Erwin Friedrich Karl Rösener (born February 2, 1902 in Schwerte ; † September 4, 1946 in Ljubljana ) was a German SS-Obergruppenführer , general of the Waffen-SS and police . As Higher SS and Police Leader "Alpenland" (Wehrkreis XVIII, Salzburg), Rösener was largely responsible for Nazi racial and national politics in Lower Styria , Carinthia and Upper Carniola .

Life

Origin and education

Rösener was born in the Westphalian industrial city of Schwerte on the right of the Ruhr and was accepted into the Protestant community.

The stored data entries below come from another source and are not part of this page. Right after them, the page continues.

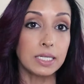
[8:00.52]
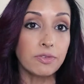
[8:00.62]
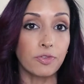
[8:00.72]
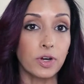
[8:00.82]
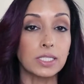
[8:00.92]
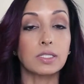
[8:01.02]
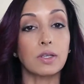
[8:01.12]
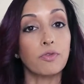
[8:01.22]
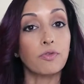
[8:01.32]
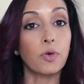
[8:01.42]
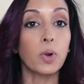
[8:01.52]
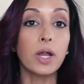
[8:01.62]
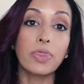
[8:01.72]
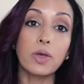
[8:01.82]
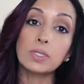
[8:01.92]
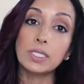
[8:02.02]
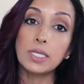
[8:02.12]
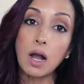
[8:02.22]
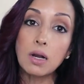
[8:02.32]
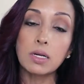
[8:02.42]
difference for those
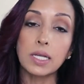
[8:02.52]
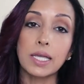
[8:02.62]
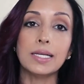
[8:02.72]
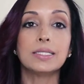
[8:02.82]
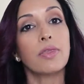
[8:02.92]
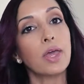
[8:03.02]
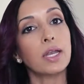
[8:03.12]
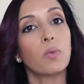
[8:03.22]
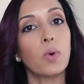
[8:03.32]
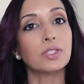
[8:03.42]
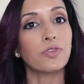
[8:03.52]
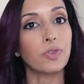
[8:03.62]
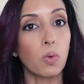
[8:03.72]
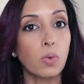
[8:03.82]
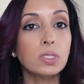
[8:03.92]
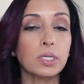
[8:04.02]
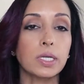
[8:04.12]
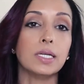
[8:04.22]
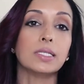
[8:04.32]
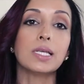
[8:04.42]
younger kids than it was for the older
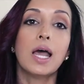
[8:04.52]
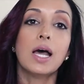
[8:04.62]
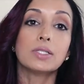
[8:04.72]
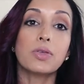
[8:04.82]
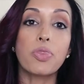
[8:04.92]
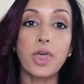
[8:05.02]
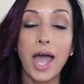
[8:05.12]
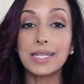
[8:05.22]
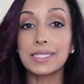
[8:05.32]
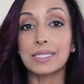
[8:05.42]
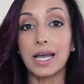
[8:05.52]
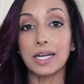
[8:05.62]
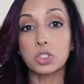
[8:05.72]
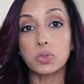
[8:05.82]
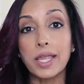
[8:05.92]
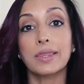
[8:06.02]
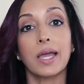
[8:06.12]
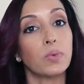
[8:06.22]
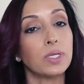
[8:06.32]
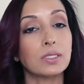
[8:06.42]
kids. So, that's a trend
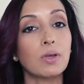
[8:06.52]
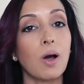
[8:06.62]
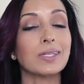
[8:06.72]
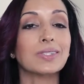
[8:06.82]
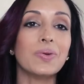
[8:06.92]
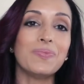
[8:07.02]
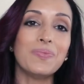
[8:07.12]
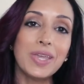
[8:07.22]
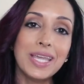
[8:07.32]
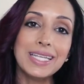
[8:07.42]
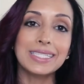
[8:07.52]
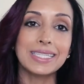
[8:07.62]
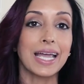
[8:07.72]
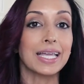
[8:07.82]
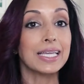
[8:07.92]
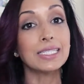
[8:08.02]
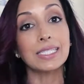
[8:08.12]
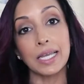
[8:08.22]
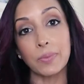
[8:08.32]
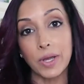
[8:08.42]
that we saw. So, it means that
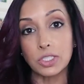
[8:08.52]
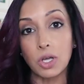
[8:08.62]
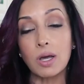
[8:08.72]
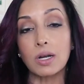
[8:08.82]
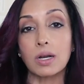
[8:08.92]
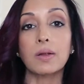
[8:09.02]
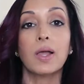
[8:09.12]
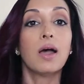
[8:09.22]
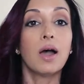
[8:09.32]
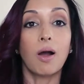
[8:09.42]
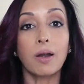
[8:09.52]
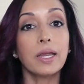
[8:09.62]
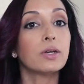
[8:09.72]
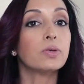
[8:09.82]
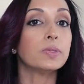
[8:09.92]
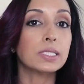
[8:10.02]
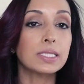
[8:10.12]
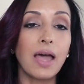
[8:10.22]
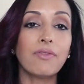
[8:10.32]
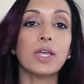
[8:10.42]
kids like my daughter, Arya, who's
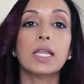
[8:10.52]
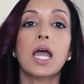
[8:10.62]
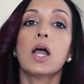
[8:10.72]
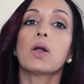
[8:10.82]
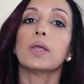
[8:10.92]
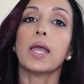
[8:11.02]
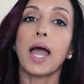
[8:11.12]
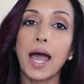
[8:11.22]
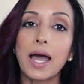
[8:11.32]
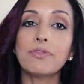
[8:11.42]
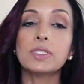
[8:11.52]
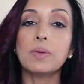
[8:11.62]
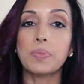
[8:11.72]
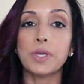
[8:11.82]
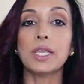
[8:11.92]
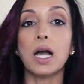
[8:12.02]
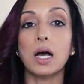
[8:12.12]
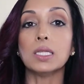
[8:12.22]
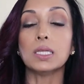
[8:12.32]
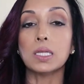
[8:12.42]
seven, have to be
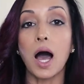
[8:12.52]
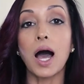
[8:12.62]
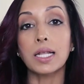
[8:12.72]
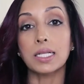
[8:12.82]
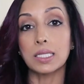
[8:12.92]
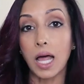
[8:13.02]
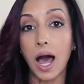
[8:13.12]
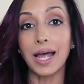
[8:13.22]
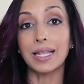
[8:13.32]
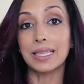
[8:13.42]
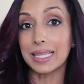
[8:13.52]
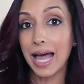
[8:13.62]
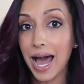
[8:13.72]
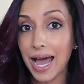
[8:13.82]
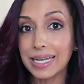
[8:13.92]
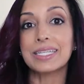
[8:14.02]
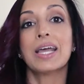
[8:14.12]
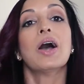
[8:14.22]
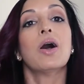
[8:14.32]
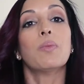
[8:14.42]
a lot, lot, lot
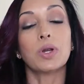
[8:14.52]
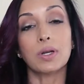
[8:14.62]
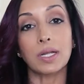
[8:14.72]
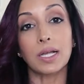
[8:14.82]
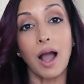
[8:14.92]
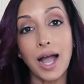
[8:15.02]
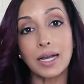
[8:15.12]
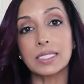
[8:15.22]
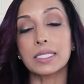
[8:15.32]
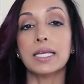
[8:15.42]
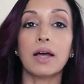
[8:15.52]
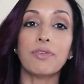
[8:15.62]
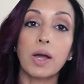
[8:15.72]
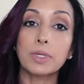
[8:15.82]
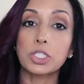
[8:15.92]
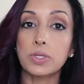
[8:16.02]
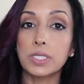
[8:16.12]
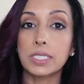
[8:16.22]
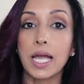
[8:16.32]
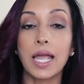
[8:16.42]
more cognizant of how much
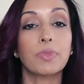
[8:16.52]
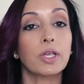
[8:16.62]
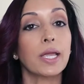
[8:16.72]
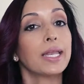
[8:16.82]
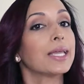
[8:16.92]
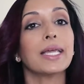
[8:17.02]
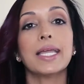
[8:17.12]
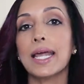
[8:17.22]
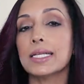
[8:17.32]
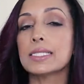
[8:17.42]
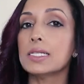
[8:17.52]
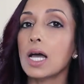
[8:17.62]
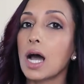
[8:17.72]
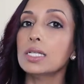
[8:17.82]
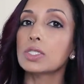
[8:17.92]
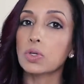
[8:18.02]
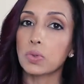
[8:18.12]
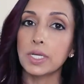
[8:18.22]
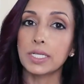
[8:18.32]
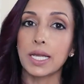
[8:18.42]
screen time they're getting. And again, it's not
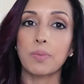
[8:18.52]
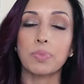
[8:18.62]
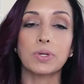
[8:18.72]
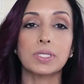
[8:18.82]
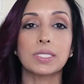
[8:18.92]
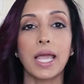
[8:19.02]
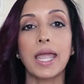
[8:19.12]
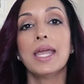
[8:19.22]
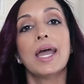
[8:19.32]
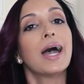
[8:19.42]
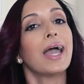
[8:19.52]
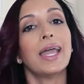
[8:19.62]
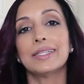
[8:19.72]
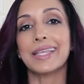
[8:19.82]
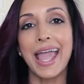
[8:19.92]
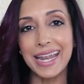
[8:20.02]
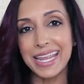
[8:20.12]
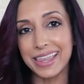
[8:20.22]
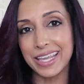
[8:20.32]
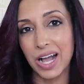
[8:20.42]
screen time per se, it's
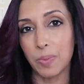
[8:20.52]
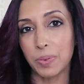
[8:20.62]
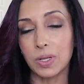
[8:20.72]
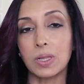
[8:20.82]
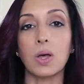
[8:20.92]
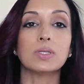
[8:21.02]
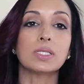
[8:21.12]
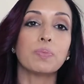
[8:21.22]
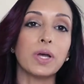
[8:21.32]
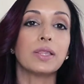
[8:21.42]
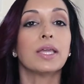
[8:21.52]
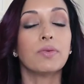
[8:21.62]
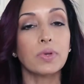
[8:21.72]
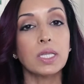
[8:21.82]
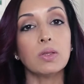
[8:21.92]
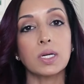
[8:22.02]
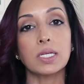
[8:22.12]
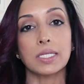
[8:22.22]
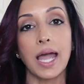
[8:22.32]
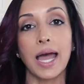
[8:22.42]
anything up close, but they really
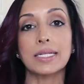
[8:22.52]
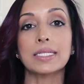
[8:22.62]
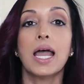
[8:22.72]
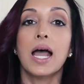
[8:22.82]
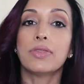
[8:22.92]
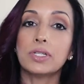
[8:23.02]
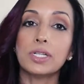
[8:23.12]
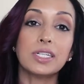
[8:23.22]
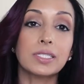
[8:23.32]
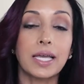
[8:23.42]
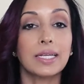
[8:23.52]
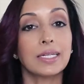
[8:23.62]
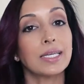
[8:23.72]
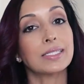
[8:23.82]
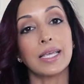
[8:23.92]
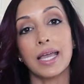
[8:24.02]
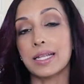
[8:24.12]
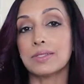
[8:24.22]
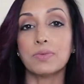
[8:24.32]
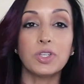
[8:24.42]
looked at their nearsightedness
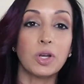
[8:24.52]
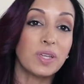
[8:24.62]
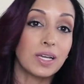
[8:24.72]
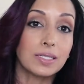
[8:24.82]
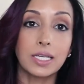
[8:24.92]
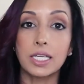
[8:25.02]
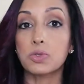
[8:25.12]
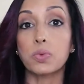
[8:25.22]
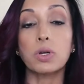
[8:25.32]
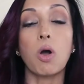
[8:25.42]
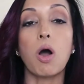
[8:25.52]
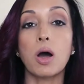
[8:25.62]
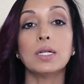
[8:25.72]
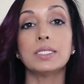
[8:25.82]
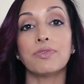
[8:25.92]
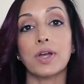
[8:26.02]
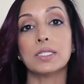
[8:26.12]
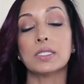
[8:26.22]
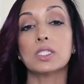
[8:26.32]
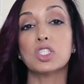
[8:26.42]
and, you know, because kids were on
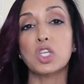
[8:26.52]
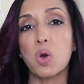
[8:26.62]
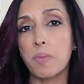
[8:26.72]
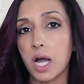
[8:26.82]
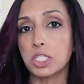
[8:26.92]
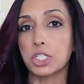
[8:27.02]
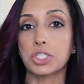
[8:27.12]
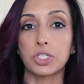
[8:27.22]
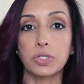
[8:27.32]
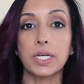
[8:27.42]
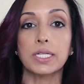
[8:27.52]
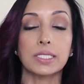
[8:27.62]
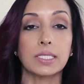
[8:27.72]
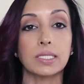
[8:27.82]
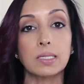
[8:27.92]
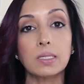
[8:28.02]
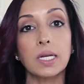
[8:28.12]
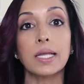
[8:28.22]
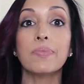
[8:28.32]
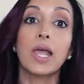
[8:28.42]
devices so much during distance
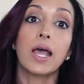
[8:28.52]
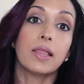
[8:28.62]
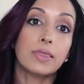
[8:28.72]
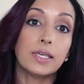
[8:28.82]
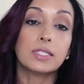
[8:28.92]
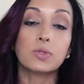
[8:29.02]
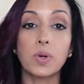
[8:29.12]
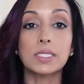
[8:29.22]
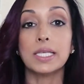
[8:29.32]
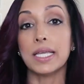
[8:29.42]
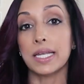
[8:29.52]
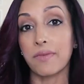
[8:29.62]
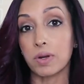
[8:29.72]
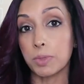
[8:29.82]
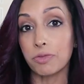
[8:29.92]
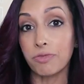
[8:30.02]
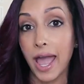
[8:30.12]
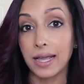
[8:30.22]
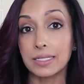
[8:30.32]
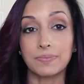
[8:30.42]
learning, this was the inevitable
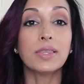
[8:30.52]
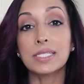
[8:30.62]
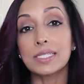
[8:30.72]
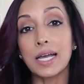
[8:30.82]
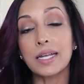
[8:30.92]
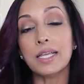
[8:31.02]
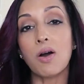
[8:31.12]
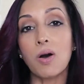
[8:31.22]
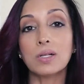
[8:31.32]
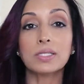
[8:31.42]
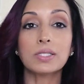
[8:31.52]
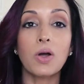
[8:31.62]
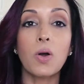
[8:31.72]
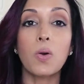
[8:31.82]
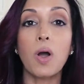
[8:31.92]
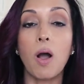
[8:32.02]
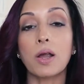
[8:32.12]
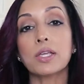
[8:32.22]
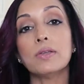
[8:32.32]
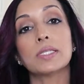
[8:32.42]
fact. The study also
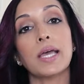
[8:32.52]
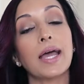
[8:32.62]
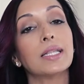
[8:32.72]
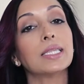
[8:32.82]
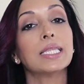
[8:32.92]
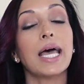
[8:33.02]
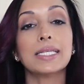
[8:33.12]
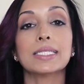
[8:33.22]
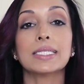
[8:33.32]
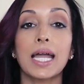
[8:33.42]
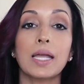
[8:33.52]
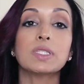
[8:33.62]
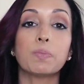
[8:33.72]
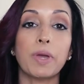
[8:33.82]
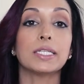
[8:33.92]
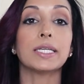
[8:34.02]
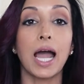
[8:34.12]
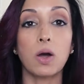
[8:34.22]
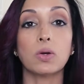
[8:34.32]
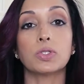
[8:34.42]
argues that less time spent
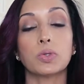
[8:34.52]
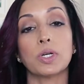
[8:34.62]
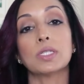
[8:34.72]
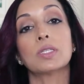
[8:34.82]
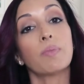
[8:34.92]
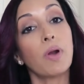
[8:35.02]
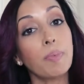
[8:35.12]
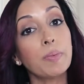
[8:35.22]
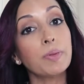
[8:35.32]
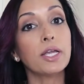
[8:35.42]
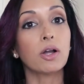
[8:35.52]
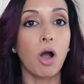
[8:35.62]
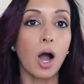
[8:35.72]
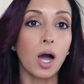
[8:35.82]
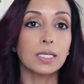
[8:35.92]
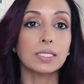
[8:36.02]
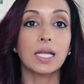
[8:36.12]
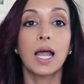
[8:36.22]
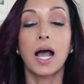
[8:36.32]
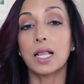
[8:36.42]
outdoors probably caused
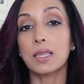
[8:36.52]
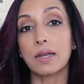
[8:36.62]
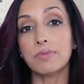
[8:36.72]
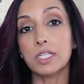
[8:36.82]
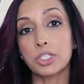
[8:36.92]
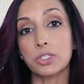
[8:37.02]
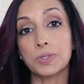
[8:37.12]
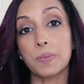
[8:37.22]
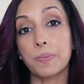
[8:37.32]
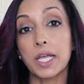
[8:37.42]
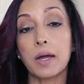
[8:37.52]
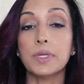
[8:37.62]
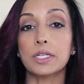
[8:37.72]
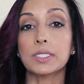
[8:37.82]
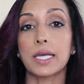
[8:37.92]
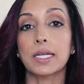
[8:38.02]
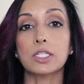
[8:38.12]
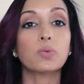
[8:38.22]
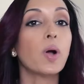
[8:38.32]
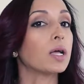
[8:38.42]
a lot of these children become nearsighted
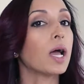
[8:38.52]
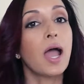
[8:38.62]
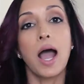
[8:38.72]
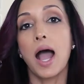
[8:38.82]
as well.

At that time the city had about 12,000 inhabitants and belonged to the district of Hörde . However , he attended elementary school and from 1913 to 1916 the secondary school in the city of Buer . After completing his school days, Rösener completed a four-year training course as an electrical fitter and then continued his education at a professional evening school and a technical training school in Aachen . He then worked for several companies in his profession, most recently at Deutsche Elektrizitäts-Werken (DEW) in Aachen.

Political career

On November 6, 1926, Rösener joined the NSDAP and received membership number 46.771, for which he served as local group leader in Aachen in 1927/28 and then as section leader and insurance supervisor at the Rhineland Gauleiter. In the course of joining the party, he was also accepted into the Sturmabteilung (SA). In 1927 he was promoted to SA-Sturmführer and in 1928/29 headed SA-Sturm 16 in Aachen. In October 1929 he applied for admission to the SS . His request was granted in 1930 and he transferred from the SA to the SS with the rank of SA Sturmführer.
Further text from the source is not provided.